Mainstreaming gender equality in agricultural research
By Whitney Baxter
Hale Tufan, a research professor in the Department of Global Development at Cornell University, shared some of her research on gender equality in plant breeding programs at a March 24 conference at Iowa State University.
Titled “Moving Gender Equality Afterthought to the Guiding Purpose of Agricultural Innovation,” the conference was linked to Women’s History Month March and the digital dialogue “She Who Provides of the World Food Prize Foundation held earlier in the day. Barbara Stinson, President of the World Food Prize Foundation, was on hand to introduce Tufan.
Tufan explained how women around the world are generally not as well educated, own less land and have lower financial means than their male counterparts. Furthermore, they are not equally involved in plant breeding decisions or processes.
She gave the example of an improved rice variety introduced in Uganda. It has been marketed as being able to increase household income. However, it was found that the amount of labor required of women and children to care for rice was much greater than for other varieties. The birds seemed to prefer the rice more than the other varieties, causing the women and children to spend a lot of time trying to chase the birds away. There was also more weeding.
If women had been more involved in the plant breeding process for this new variety, the increased labor requirements might have been solved.
“We need to put gender equality at the heart of crop breeding programs,” Tufan said. “We need to break down the stages of reproduction and find where interventions can come in and where women can get more involved.”
Including women in the different processes can, among other things:
- Give them the opportunity to make choices,
- Expand their professional responsibilities,
- Allow them to be recognized as farmers, rather than as farmers’ wives and farm workers.

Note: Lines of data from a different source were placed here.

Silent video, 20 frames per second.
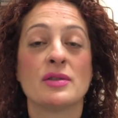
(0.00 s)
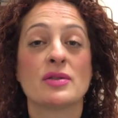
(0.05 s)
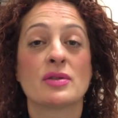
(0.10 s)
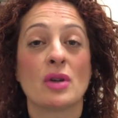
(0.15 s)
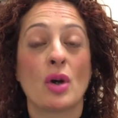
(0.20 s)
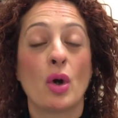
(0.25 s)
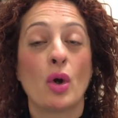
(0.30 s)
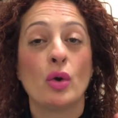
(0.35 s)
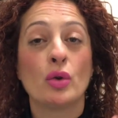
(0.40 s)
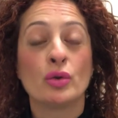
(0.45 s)

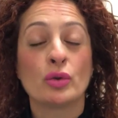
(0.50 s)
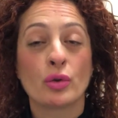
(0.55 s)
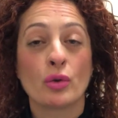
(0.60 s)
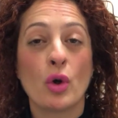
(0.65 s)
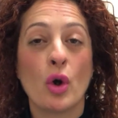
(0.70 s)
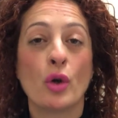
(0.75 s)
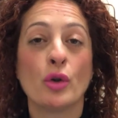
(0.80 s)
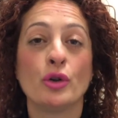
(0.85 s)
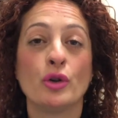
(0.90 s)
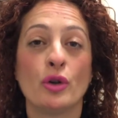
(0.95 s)
So
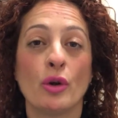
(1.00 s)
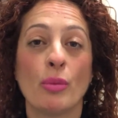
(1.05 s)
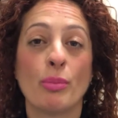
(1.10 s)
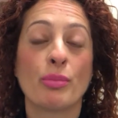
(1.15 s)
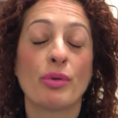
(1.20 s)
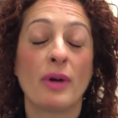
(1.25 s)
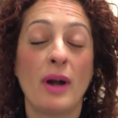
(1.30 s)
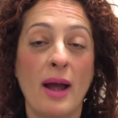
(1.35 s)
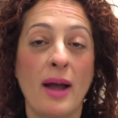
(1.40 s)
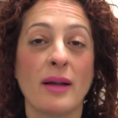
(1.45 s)
grow your
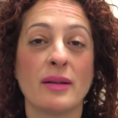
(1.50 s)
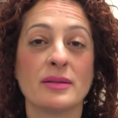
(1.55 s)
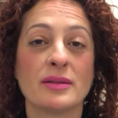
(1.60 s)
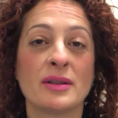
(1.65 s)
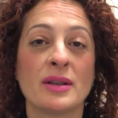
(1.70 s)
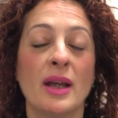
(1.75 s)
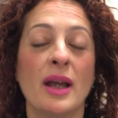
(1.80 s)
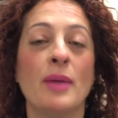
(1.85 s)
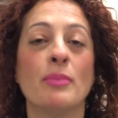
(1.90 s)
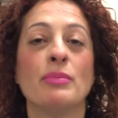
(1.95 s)

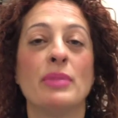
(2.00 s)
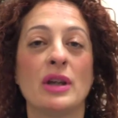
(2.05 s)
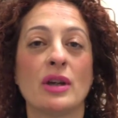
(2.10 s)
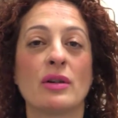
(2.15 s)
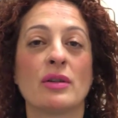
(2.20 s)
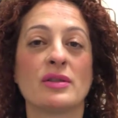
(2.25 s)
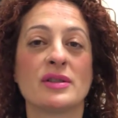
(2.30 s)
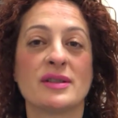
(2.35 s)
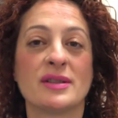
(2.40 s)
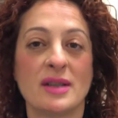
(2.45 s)
brand and be
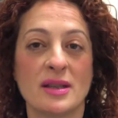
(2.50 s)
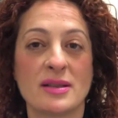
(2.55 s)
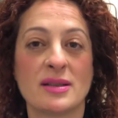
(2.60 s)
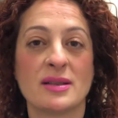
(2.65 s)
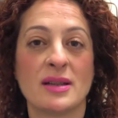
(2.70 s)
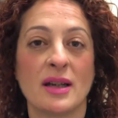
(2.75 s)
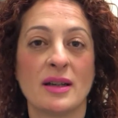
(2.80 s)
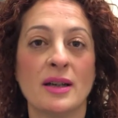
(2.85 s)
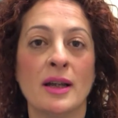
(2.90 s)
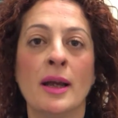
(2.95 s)

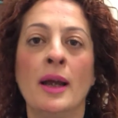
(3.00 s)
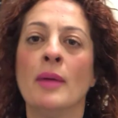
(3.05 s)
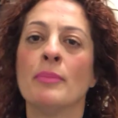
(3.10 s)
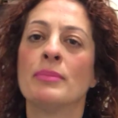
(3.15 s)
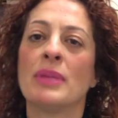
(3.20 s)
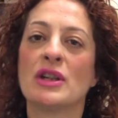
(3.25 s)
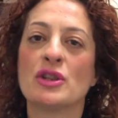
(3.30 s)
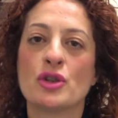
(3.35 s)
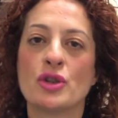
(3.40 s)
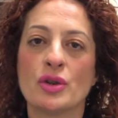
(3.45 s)
consistent,
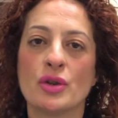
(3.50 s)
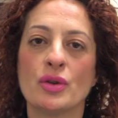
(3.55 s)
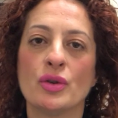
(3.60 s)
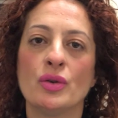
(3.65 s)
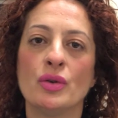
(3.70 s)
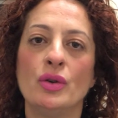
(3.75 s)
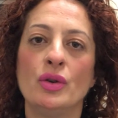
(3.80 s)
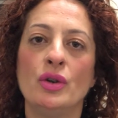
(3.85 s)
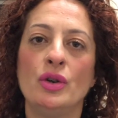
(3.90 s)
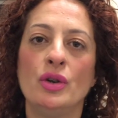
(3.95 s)
but
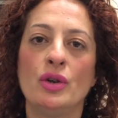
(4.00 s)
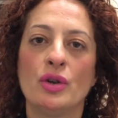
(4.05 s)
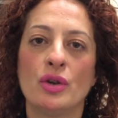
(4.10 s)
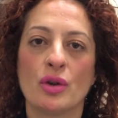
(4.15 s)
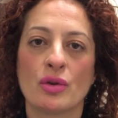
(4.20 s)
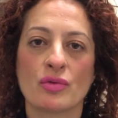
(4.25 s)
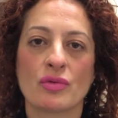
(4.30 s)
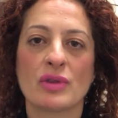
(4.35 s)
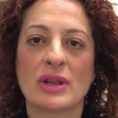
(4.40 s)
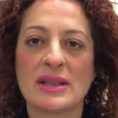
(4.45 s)
do
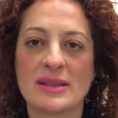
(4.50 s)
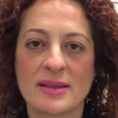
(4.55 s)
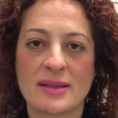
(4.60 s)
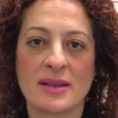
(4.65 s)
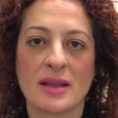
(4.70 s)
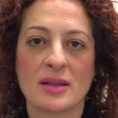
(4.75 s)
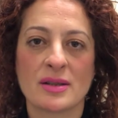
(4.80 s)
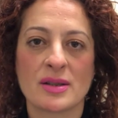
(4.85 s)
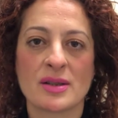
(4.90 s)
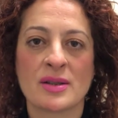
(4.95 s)
your
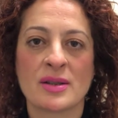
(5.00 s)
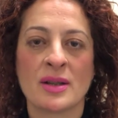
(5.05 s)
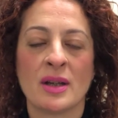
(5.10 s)
research.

“If you do it right and if you do it intentionally, you can have positive results,” Tufan said.
Brittney Ford, an agricultural business and farming systems technology junior, decided to come to the conference when she heard that the topic of gender equality would be discussed.
The subject piqued her interest because in many of her Farming Systems Technology classes, she is the only woman. She comes from a family farm in eastern Iowa, and growing up, she and her two older brothers were given very different jobs on the farm based on their gender.
“There were times when my brothers were sent into the field and I was sent to organize things,” Ford said.
Tufan explained how women in agriculture can experience impostor syndrome, which is defined by WebMD.com as the feeling that one is not as capable as others or the fear of being exposed as fraud.
Tufan encouraged women, when they question their abilities, to stop and realize that many people feel these thoughts, at least to some degree. She encouraged women to change their mindset to believe that they have something to contribute or offer to the situation or topic and that they have a right to be there.
Kate Breya, a sophomore in Global Resource Systems, can relate to this feeling of doubt.
“Imposter syndrome is a real thing,” Breya said. “I see all the guys in my agronomy class and I wonder if I can do the same things as them. Then I look at the other girls in my class and I think we can work together to be successful.
Tufan ended her talk by talking about the GREAT (Gender Sensitive Researchers Equipped for Agricultural Transformation) program that she coordinates with colleagues at Makerere University in Sub-Saharan Africa. The program trains agricultural researchers in the practice of gender-responsive research and seeks to “increase opportunities for equitable participation and benefit-sharing in agricultural research” to improve outcomes for women farmers, entrepreneurs and organizations peasants.
One of the goals of the program is to establish “progress in mainstreaming gender as a norm and standard for agricultural research”.
“It’s time for a paradigm shift,” Tufan said. “We need to move beyond safe discussions of gender equality and think about how agricultural research can have long-term positive change in gender norms, power relations and social justice.”